Re: [RFC PATCH 0/7] sched: cpufreq: Remove magic margins

From: Qais Yousef
Date: Fri Sep 08 2023 - 09:33:46 EST


On 09/08/23 12:25, Peter Zijlstra wrote:
> On Fri, Sep 08, 2023 at 01:17:25AM +0100, Qais Yousef wrote:
>
> > Just to be clear, my main issue here with the current hardcoded values of the
> > 'margins'. And the fact they go too fast is my main problem.
>
> So I stripped the whole margin thing from my reply because I didn't want
> to comment on that yet, but yes, I can see how those might be a problem,
> and you're changing them into something dynamic, not just removing them.

The main difficulty is that if you try to apply those patches on their own, I'm
sure you'll notice a difference. So if we were to take this alone and put them
on linux-next; I expect a few regression reports for those who run with
schedutil. Any ST oriented workload will not be happy. But if we compensate to
reduce the regression, my problem will re-appear, just for a different reason.
So whack-a-mole.

I didn't know how to make both happy without being dynamic, hence the RFC to
hopefully get some help and insights on how to resolve this.

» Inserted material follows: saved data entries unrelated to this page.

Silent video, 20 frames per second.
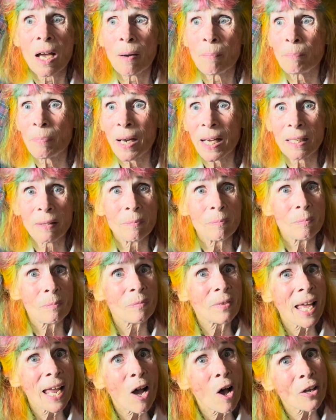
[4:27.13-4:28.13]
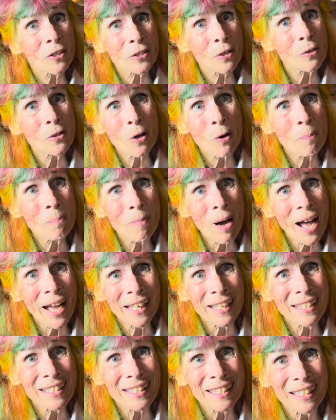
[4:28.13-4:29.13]
But they also don't
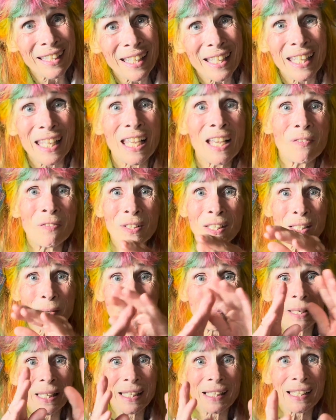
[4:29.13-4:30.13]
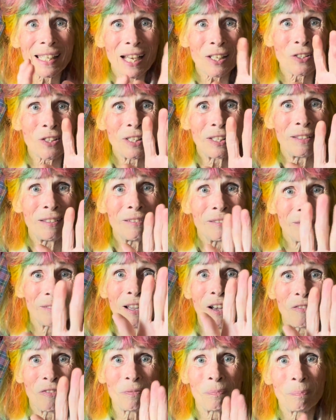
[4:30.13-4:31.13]
mind if it's a big section
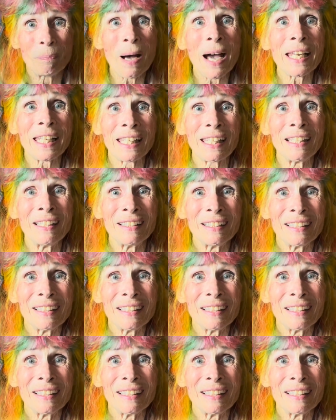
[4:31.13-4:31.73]
of putty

I think I'm
hovering around the right solutions, but not sure if I'm there yet. Some
implementation details certainly still need ironing out.

I genuinely think that we should be more conservative in adding those hardcoded
numbers without making them a function of real limitation.

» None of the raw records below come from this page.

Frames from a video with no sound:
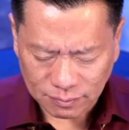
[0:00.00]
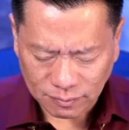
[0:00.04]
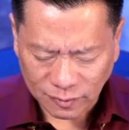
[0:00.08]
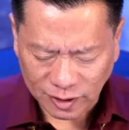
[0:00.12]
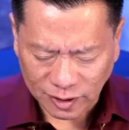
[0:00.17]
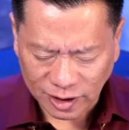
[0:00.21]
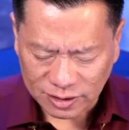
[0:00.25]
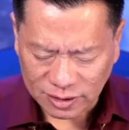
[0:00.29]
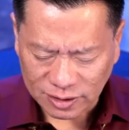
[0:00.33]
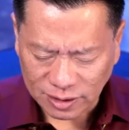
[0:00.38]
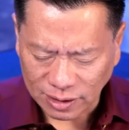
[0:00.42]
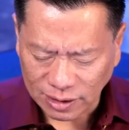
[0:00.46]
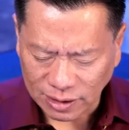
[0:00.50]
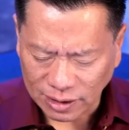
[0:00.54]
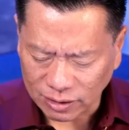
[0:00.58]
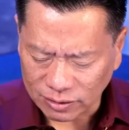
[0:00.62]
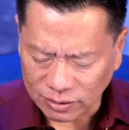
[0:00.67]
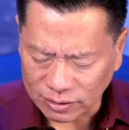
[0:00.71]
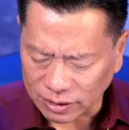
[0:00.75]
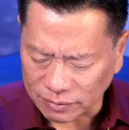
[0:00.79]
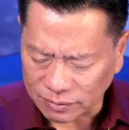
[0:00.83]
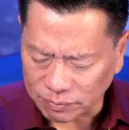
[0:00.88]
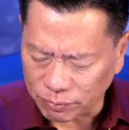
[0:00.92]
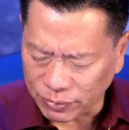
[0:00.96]
Let's allow
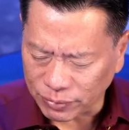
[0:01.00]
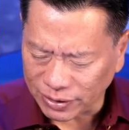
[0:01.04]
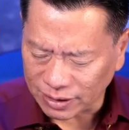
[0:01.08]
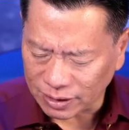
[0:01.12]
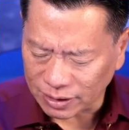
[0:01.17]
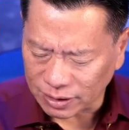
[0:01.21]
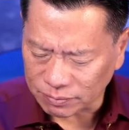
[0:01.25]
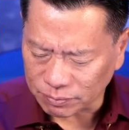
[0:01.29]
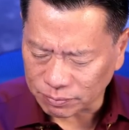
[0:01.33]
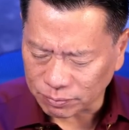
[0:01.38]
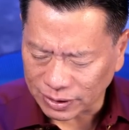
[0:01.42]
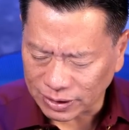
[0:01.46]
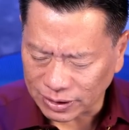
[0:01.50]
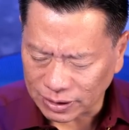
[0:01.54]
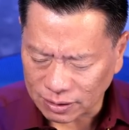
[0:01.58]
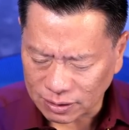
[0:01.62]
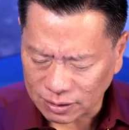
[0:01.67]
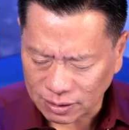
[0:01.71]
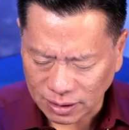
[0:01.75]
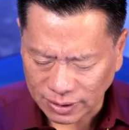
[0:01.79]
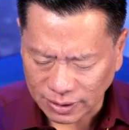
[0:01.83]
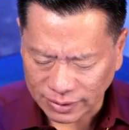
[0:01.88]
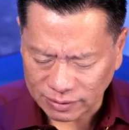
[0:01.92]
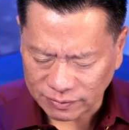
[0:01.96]
that brilliant,
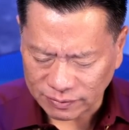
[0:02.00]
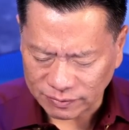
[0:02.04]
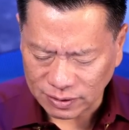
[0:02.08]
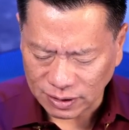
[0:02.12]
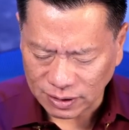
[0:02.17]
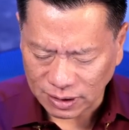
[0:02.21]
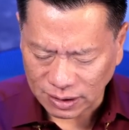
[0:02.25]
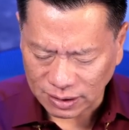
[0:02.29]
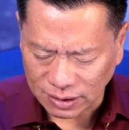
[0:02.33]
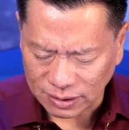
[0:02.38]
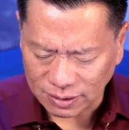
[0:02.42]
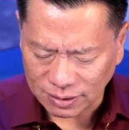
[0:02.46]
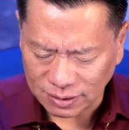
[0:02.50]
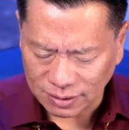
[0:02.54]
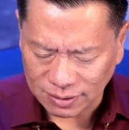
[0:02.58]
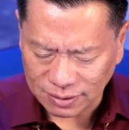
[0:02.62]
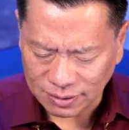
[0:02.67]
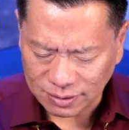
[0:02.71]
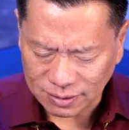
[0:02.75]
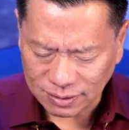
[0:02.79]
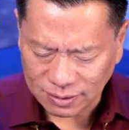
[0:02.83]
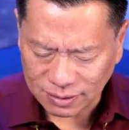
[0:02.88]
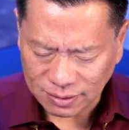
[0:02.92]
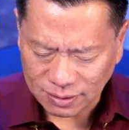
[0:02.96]
brilliant light of God,
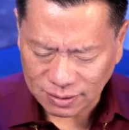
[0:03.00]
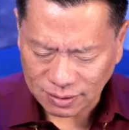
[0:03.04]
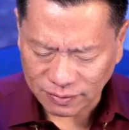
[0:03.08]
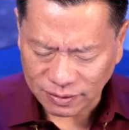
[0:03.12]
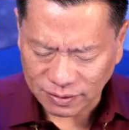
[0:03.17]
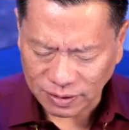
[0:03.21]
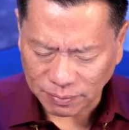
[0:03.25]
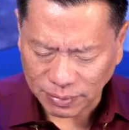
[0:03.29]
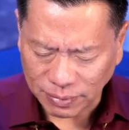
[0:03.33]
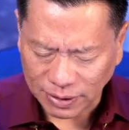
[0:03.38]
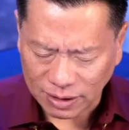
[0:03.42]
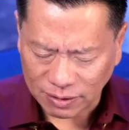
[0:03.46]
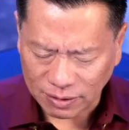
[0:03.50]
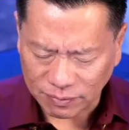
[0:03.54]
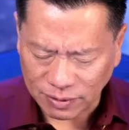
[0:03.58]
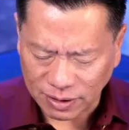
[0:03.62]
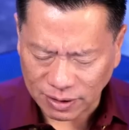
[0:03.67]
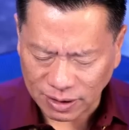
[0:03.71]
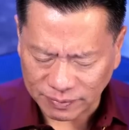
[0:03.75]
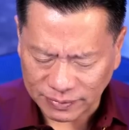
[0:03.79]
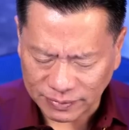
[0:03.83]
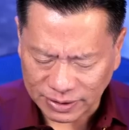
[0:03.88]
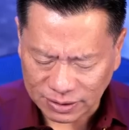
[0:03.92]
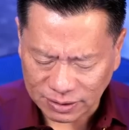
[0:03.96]
of the Para
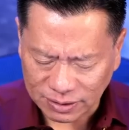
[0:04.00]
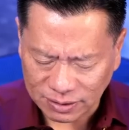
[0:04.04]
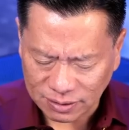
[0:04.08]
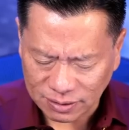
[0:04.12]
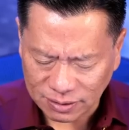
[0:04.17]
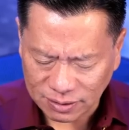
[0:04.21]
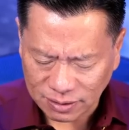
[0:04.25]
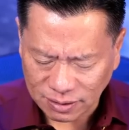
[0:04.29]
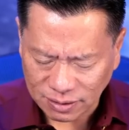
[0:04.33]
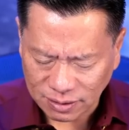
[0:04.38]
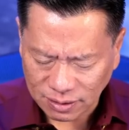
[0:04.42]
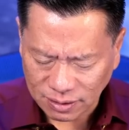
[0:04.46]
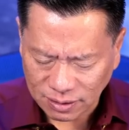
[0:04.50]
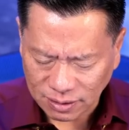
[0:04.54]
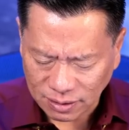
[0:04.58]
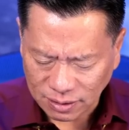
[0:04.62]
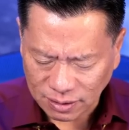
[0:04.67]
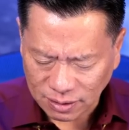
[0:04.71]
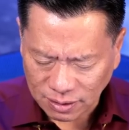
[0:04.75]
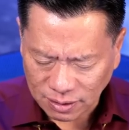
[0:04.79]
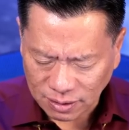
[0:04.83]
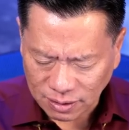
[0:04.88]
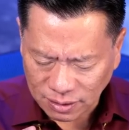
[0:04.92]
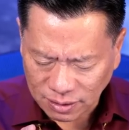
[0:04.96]
Brahman,
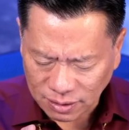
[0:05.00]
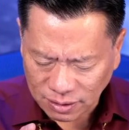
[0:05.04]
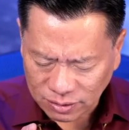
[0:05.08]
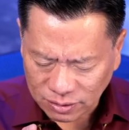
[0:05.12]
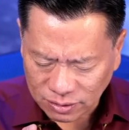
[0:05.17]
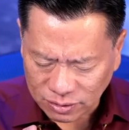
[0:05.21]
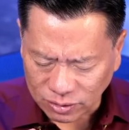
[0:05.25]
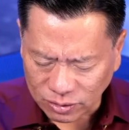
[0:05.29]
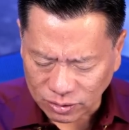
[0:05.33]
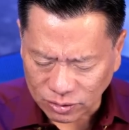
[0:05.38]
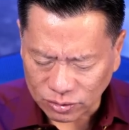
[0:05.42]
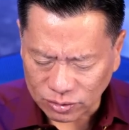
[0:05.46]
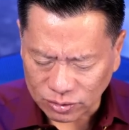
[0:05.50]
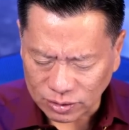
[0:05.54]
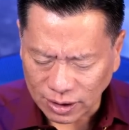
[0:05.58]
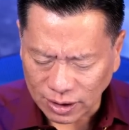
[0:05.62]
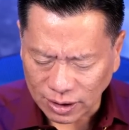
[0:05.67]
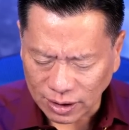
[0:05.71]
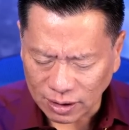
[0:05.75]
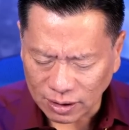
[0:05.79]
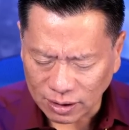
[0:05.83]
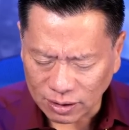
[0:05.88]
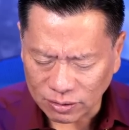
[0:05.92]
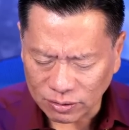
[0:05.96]
to go
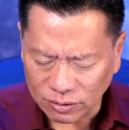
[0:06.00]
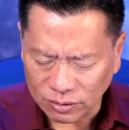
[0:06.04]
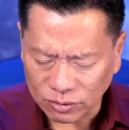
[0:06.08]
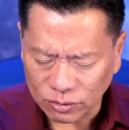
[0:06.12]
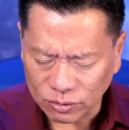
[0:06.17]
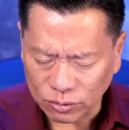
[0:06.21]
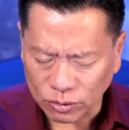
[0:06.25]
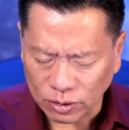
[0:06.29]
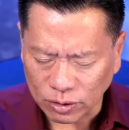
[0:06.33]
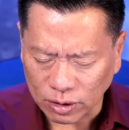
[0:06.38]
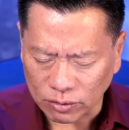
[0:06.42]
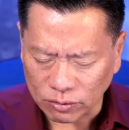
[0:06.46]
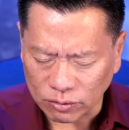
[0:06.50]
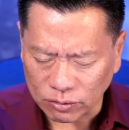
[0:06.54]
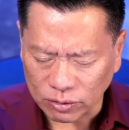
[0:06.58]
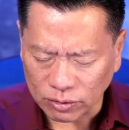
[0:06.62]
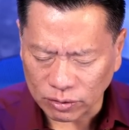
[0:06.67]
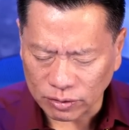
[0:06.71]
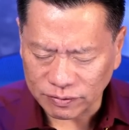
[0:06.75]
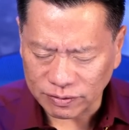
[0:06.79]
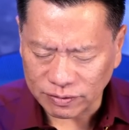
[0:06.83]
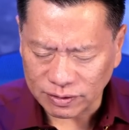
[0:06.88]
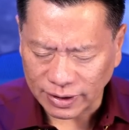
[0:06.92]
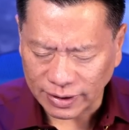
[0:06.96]
down through our
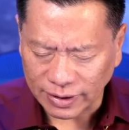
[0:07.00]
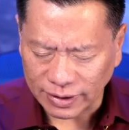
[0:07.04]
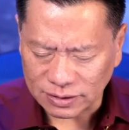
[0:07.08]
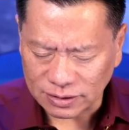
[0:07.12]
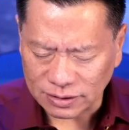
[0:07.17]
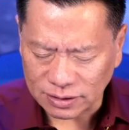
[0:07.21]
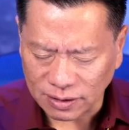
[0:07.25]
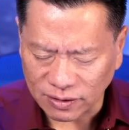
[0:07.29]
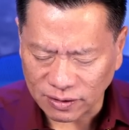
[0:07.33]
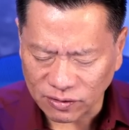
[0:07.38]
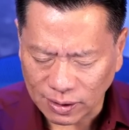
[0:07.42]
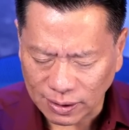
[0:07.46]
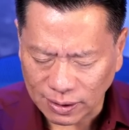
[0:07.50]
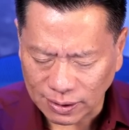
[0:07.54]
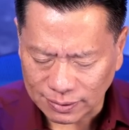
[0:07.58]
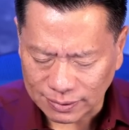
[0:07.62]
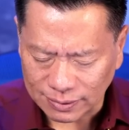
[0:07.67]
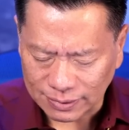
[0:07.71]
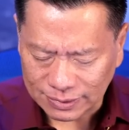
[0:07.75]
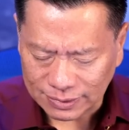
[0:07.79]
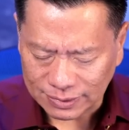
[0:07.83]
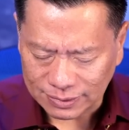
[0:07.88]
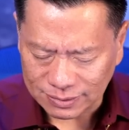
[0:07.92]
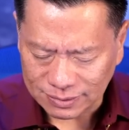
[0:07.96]
row of lights at
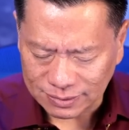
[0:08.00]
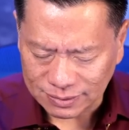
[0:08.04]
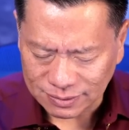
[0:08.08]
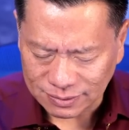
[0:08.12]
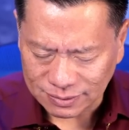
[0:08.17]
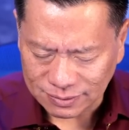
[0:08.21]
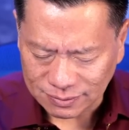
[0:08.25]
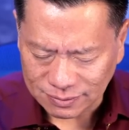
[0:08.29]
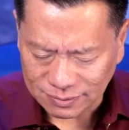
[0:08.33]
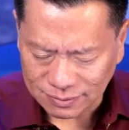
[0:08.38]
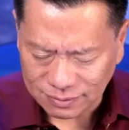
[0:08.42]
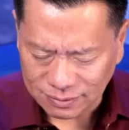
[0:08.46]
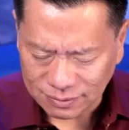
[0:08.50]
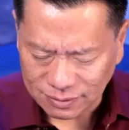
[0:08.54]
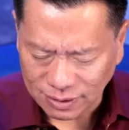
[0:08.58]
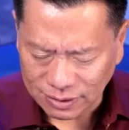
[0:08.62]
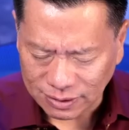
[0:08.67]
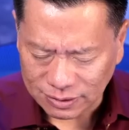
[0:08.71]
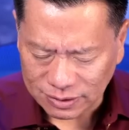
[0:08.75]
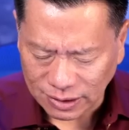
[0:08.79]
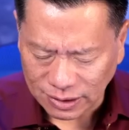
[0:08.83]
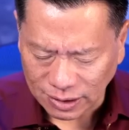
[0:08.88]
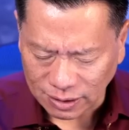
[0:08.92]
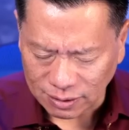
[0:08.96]
Diwali,
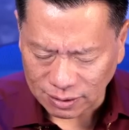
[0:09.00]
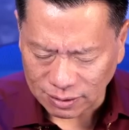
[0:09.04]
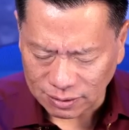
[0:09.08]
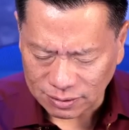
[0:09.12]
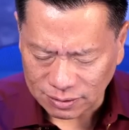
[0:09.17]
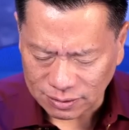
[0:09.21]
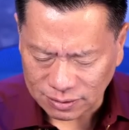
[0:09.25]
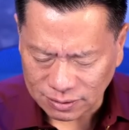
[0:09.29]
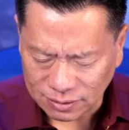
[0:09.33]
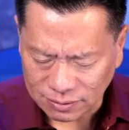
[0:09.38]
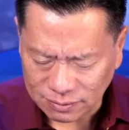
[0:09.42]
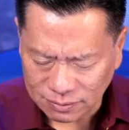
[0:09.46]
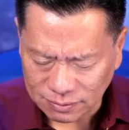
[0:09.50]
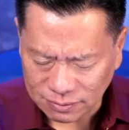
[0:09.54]
our chakras,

TEO util threshold for instance has a similar problem to these margins.
I backported them to 5.10 and 5.15 and not long after I had to introduce knobs
to allow tuning them as power regression reports surfaced. The good news it
wasn't a full revert; the bad news those numbers seemed best for a class for
workloads on a particular system, but on another system and different
workloads, the reality will be different. And of course because Android has out
of tree patches; I need to spend a good amount of time before I can report back
properly to ensure the root cause is identified correctly. I will risk
a potentially incorrect statement, but I do hold to question the validity of
these hardcoded numbers on all systems and all workloads.

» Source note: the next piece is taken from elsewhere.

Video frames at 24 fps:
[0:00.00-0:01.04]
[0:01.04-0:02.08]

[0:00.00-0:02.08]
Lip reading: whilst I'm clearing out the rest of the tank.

I am not sure we can avoid being dynamic; and personally I prefer to delegate
more to userspace and make it their problem to manage this dynamism. But by
providing the right tools of course :) I think they need to earn their best
perf/watt too; not let the kernel do all the dirty work, hehe.

> The tunables is what I worry most about. The moment we expose knobs it
> becomes really hard to change things later.

I'm not particularly attached to them to be honest. But at the same time I am
not sure if we can get away without giving the user some power to decide. What
I propose what seemed the most sensible way to do it. But really open to
explore alternatives and I do indeed need help to find this.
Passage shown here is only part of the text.